### What you need to do
Copy the data exactly. Leave nothing out.

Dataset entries
--------

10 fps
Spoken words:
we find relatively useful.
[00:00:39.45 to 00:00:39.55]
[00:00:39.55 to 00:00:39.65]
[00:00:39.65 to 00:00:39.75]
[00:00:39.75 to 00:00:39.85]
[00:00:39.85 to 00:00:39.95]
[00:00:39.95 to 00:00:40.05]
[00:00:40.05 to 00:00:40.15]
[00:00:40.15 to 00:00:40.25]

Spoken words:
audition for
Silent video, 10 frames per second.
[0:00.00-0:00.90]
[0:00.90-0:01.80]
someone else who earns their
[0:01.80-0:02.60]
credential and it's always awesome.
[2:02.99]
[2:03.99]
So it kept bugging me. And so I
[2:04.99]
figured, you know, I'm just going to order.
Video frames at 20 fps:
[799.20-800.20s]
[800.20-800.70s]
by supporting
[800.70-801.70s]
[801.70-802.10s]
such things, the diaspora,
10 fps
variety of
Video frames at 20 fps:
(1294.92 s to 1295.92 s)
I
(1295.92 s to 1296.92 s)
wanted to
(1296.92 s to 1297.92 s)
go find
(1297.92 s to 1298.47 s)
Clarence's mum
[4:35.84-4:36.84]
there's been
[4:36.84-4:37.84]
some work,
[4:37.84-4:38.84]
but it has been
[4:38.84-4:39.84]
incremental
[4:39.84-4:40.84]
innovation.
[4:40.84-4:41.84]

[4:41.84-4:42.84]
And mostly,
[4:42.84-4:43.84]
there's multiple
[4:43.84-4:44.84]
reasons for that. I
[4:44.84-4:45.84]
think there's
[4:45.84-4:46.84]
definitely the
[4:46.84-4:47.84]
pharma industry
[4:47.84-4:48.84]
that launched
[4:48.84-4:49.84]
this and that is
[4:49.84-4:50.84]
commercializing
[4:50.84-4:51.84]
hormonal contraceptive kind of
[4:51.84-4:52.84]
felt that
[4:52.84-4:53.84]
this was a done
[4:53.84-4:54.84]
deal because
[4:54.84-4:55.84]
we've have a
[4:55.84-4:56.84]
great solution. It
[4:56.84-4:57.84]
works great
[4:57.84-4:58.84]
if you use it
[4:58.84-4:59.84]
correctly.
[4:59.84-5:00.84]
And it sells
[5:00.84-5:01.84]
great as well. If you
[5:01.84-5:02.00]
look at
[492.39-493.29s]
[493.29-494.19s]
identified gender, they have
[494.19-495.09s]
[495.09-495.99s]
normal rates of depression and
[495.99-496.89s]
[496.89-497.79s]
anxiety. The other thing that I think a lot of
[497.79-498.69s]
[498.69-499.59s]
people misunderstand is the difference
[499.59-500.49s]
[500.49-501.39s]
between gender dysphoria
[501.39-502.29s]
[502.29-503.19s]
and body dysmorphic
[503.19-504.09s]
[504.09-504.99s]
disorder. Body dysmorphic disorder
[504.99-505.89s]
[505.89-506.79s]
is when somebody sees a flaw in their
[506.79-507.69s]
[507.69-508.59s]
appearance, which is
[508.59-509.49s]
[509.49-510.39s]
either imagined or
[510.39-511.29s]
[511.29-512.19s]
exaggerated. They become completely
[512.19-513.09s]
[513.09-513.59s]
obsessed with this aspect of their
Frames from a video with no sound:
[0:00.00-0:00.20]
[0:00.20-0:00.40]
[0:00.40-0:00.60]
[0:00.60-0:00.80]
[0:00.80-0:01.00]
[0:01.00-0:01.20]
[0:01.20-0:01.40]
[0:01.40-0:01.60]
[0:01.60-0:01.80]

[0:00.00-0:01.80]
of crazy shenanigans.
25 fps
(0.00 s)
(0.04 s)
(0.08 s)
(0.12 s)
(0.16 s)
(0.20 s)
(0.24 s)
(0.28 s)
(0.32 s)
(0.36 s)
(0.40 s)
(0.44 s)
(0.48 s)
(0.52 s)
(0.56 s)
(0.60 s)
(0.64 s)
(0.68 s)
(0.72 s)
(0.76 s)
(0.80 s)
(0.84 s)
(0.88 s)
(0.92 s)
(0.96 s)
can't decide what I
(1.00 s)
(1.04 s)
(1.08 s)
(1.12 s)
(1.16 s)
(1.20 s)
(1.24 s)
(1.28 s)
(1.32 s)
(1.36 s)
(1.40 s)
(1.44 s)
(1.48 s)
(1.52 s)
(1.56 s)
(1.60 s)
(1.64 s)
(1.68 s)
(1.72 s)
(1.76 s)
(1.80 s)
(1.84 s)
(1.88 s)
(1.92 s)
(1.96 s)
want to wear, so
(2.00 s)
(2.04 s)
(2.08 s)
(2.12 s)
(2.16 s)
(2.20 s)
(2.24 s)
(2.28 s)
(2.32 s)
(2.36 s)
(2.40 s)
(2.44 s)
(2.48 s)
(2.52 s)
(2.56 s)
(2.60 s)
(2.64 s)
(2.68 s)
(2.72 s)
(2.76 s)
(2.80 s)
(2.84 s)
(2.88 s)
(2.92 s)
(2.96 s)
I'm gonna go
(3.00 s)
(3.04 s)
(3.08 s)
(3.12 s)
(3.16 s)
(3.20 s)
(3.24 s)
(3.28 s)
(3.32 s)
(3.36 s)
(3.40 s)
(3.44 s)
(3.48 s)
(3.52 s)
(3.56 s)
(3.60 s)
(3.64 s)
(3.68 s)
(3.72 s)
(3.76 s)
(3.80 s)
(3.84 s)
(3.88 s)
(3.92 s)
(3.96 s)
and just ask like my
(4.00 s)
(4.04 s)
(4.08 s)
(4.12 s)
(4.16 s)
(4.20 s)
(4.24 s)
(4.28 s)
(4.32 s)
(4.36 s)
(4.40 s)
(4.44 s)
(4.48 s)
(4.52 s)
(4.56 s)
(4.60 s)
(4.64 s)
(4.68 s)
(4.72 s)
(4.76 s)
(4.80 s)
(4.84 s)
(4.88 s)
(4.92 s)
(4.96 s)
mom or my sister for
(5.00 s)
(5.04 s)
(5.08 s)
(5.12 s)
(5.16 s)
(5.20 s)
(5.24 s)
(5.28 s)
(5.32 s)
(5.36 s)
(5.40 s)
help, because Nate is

--------

### Reply
10 fps
Spoken words:
we find relatively useful.
[00:00:39.45 to 00:00:39.55]
[00:00:39.55 to 00:00:39.65]
[00:00:39.65 to 00:00:39.75]
[00:00:39.75 to 00:00:39.85]
[00:00:39.85 to 00:00:39.95]
[00:00:39.95 to 00:00:40.05]
[00:00:40.05 to 00:00:40.15]
[00:00:40.15 to 00:00:40.25]

Spoken words:
audition for
Silent video, 10 frames per second.
[0:00.00-0:00.90]
[0:00.90-0:01.80]
someone else who earns their
[0:01.80-0:02.60]
credential and it's always awesome.
[2:02.99]
[2:03.99]
So it kept bugging me. And so I
[2:04.99]
figured, you know, I'm just going to order.
Video frames at 20 fps:
[799.20-800.20s]
[800.20-800.70s]
by supporting
[800.70-801.70s]
[801.70-802.10s]
such things, the diaspora,
10 fps
variety of
Video frames at 20 fps:
(1294.92 s to 1295.92 s)
I
(1295.92 s to 1296.92 s)
wanted to
(1296.92 s to 1297.92 s)
go find
(1297.92 s to 1298.47 s)
Clarence's mum
[4:35.84-4:36.84]
there's been
[4:36.84-4:37.84]
some work,
[4:37.84-4:38.84]
but it has been
[4:38.84-4:39.84]
incremental
[4:39.84-4:40.84]
innovation.
[4:40.84-4:41.84]

[4:41.84-4:42.84]
And mostly,
[4:42.84-4:43.84]
there's multiple
[4:43.84-4:44.84]
reasons for that. I
[4:44.84-4:45.84]
think there's
[4:45.84-4:46.84]
definitely the
[4:46.84-4:47.84]
pharma industry
[4:47.84-4:48.84]
that launched
[4:48.84-4:49.84]
this and that is
[4:49.84-4:50.84]
commercializing
[4:50.84-4:51.84]
hormonal contraceptive kind of
[4:51.84-4:52.84]
felt that
[4:52.84-4:53.84]
this was a done
[4:53.84-4:54.84]
deal because
[4:54.84-4:55.84]
we've have a
[4:55.84-4:56.84]
great solution. It
[4:56.84-4:57.84]
works great
[4:57.84-4:58.84]
if you use it
[4:58.84-4:59.84]
correctly.
[4:59.84-5:00.84]
And it sells
[5:00.84-5:01.84]
great as well. If you
[5:01.84-5:02.00]
look at
[492.39-493.29s]
[493.29-494.19s]
identified gender, they have
[494.19-495.09s]
[495.09-495.99s]
normal rates of depression and
[495.99-496.89s]
[496.89-497.79s]
anxiety. The other thing that I think a lot of
[497.79-498.69s]
[498.69-499.59s]
people misunderstand is the difference
[499.59-500.49s]
[500.49-501.39s]
between gender dysphoria
[501.39-502.29s]
[502.29-503.19s]
and body dysmorphic
[503.19-504.09s]
[504.09-504.99s]
disorder. Body dysmorphic disorder
[504.99-505.89s]
[505.89-506.79s]
is when somebody sees a flaw in their
[506.79-507.69s]
[507.69-508.59s]
appearance, which is
[508.59-509.49s]
[509.49-510.39s]
either imagined or
[510.39-511.29s]
[511.29-512.19s]
exaggerated. They become completely
[512.19-513.09s]
[513.09-513.59s]
obsessed with this aspect of their
Frames from a video with no sound:
[0:00.00-0:00.20]
[0:00.20-0:00.40]
[0:00.40-0:00.60]
[0:00.60-0:00.80]
[0:00.80-0:01.00]
[0:01.00-0:01.20]
[0:01.20-0:01.40]
[0:01.40-0:01.60]
[0:01.60-0:01.80]

[0:00.00-0:01.80]
of crazy shenanigans.
25 fps
(0.00 s)
(0.04 s)
(0.08 s)
(0.12 s)
(0.16 s)
(0.20 s)
(0.24 s)
(0.28 s)
(0.32 s)
(0.36 s)
(0.40 s)
(0.44 s)
(0.48 s)
(0.52 s)
(0.56 s)
(0.60 s)
(0.64 s)
(0.68 s)
(0.72 s)
(0.76 s)
(0.80 s)
(0.84 s)
(0.88 s)
(0.92 s)
(0.96 s)
can't decide what I
(1.00 s)
(1.04 s)
(1.08 s)
(1.12 s)
(1.16 s)
(1.20 s)
(1.24 s)
(1.28 s)
(1.32 s)
(1.36 s)
(1.40 s)
(1.44 s)
(1.48 s)
(1.52 s)
(1.56 s)
(1.60 s)
(1.64 s)
(1.68 s)
(1.72 s)
(1.76 s)
(1.80 s)
(1.84 s)
(1.88 s)
(1.92 s)
(1.96 s)
want to wear, so
(2.00 s)
(2.04 s)
(2.08 s)
(2.12 s)
(2.16 s)
(2.20 s)
(2.24 s)
(2.28 s)
(2.32 s)
(2.36 s)
(2.40 s)
(2.44 s)
(2.48 s)
(2.52 s)
(2.56 s)
(2.60 s)
(2.64 s)
(2.68 s)
(2.72 s)
(2.76 s)
(2.80 s)
(2.84 s)
(2.88 s)
(2.92 s)
(2.96 s)
I'm gonna go
(3.00 s)
(3.04 s)
(3.08 s)
(3.12 s)
(3.16 s)
(3.20 s)
(3.24 s)
(3.28 s)
(3.32 s)
(3.36 s)
(3.40 s)
(3.44 s)
(3.48 s)
(3.52 s)
(3.56 s)
(3.60 s)
(3.64 s)
(3.68 s)
(3.72 s)
(3.76 s)
(3.80 s)
(3.84 s)
(3.88 s)
(3.92 s)
(3.96 s)
and just ask like my
(4.00 s)
(4.04 s)
(4.08 s)
(4.12 s)
(4.16 s)
(4.20 s)
(4.24 s)
(4.28 s)
(4.32 s)
(4.36 s)
(4.40 s)
(4.44 s)
(4.48 s)
(4.52 s)
(4.56 s)
(4.60 s)
(4.64 s)
(4.68 s)
(4.72 s)
(4.76 s)
(4.80 s)
(4.84 s)
(4.88 s)
(4.92 s)
(4.96 s)
mom or my sister for
(5.00 s)
(5.04 s)
(5.08 s)
(5.12 s)
(5.16 s)
(5.20 s)
(5.24 s)
(5.28 s)
(5.32 s)
(5.36 s)
(5.40 s)
help, because Nate is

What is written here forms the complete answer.